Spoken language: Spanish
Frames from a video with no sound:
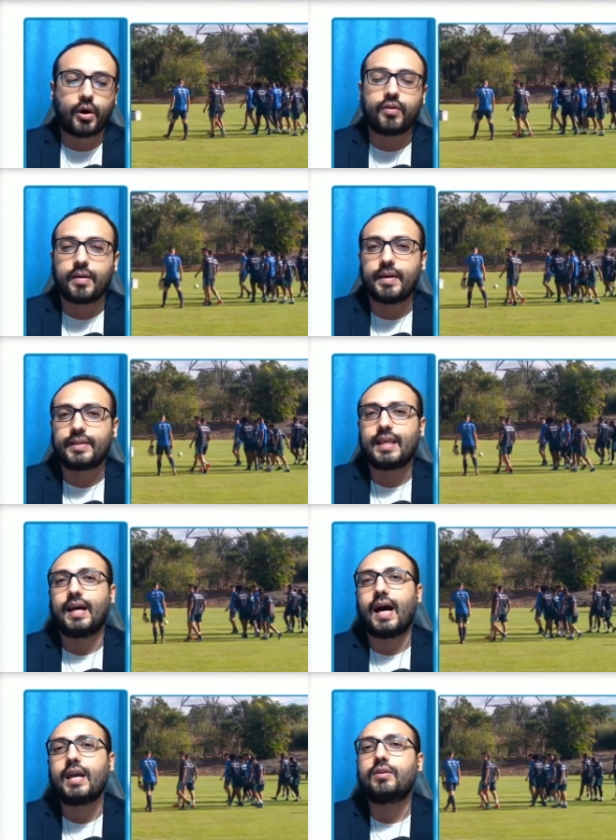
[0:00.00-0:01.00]
Después,
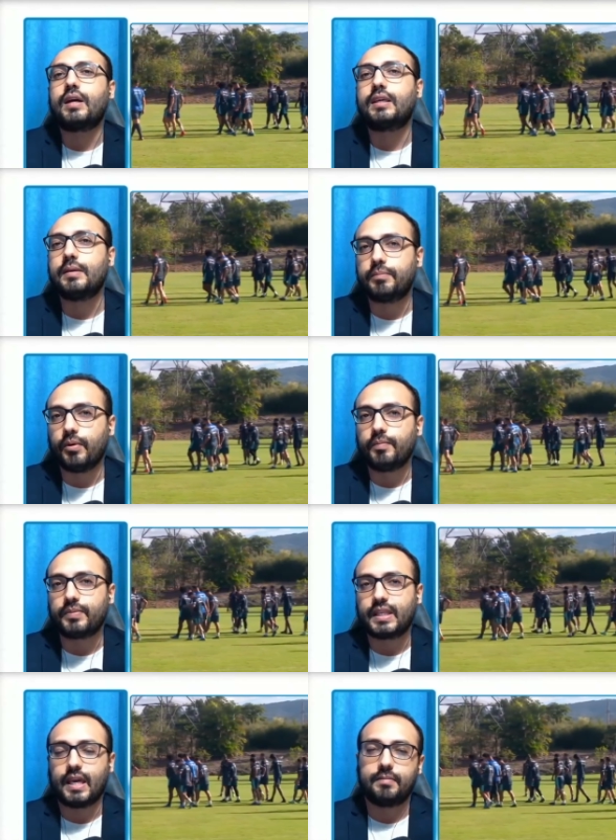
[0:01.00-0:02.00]
obviamente, hay un
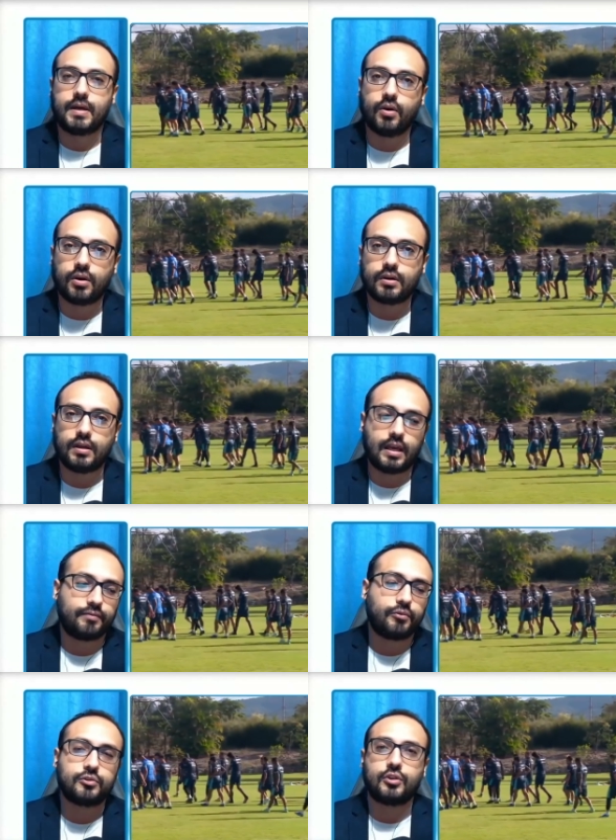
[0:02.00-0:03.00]
equipo que es mejor
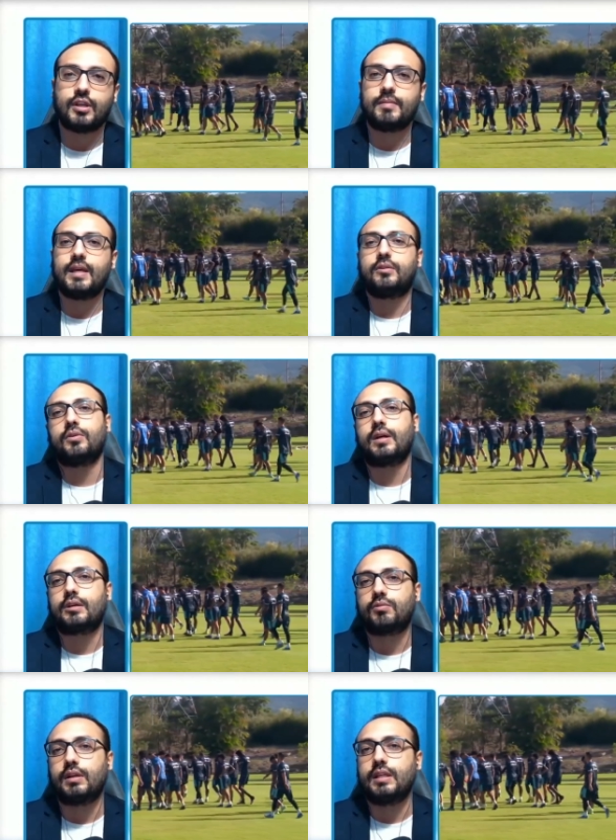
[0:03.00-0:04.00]
en
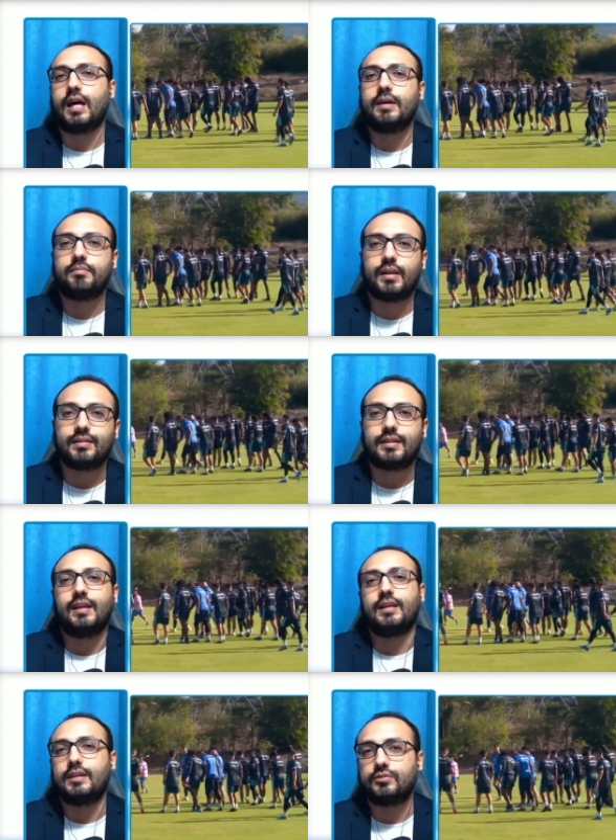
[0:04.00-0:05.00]
funcionamiento, en actualidad, en
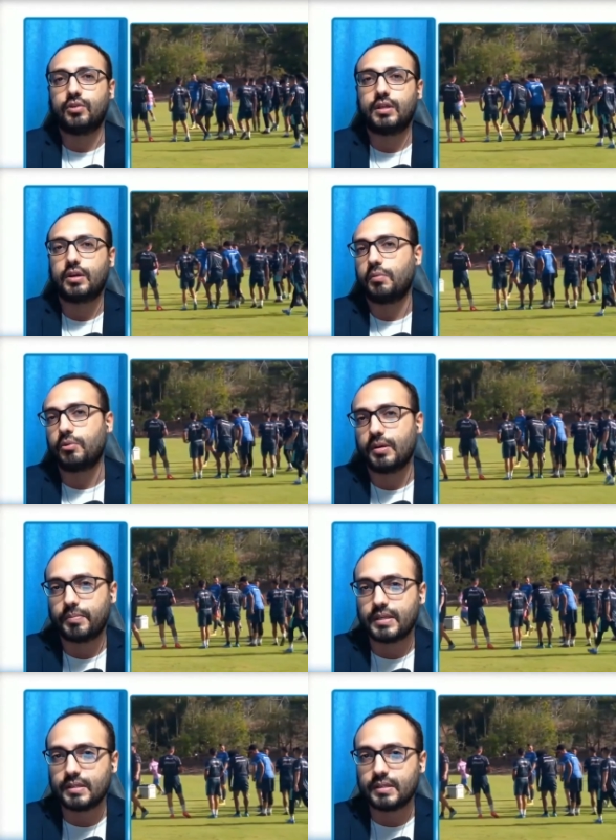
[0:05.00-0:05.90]
plantel, en historia, como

§ **What to do**
From the line containing "[0:02.00-0:03.00]" down to the final line of the material, restate every line word for word, and only those; drop the pictures.

§ **Written solution**
[0:02.00-0:03.00]
equipo que es mejor
[0:03.00-0:04.00]
en
[0:04.00-0:05.00]
funcionamiento, en actualidad, en
[0:05.00-0:05.90]
plantel, en historia, como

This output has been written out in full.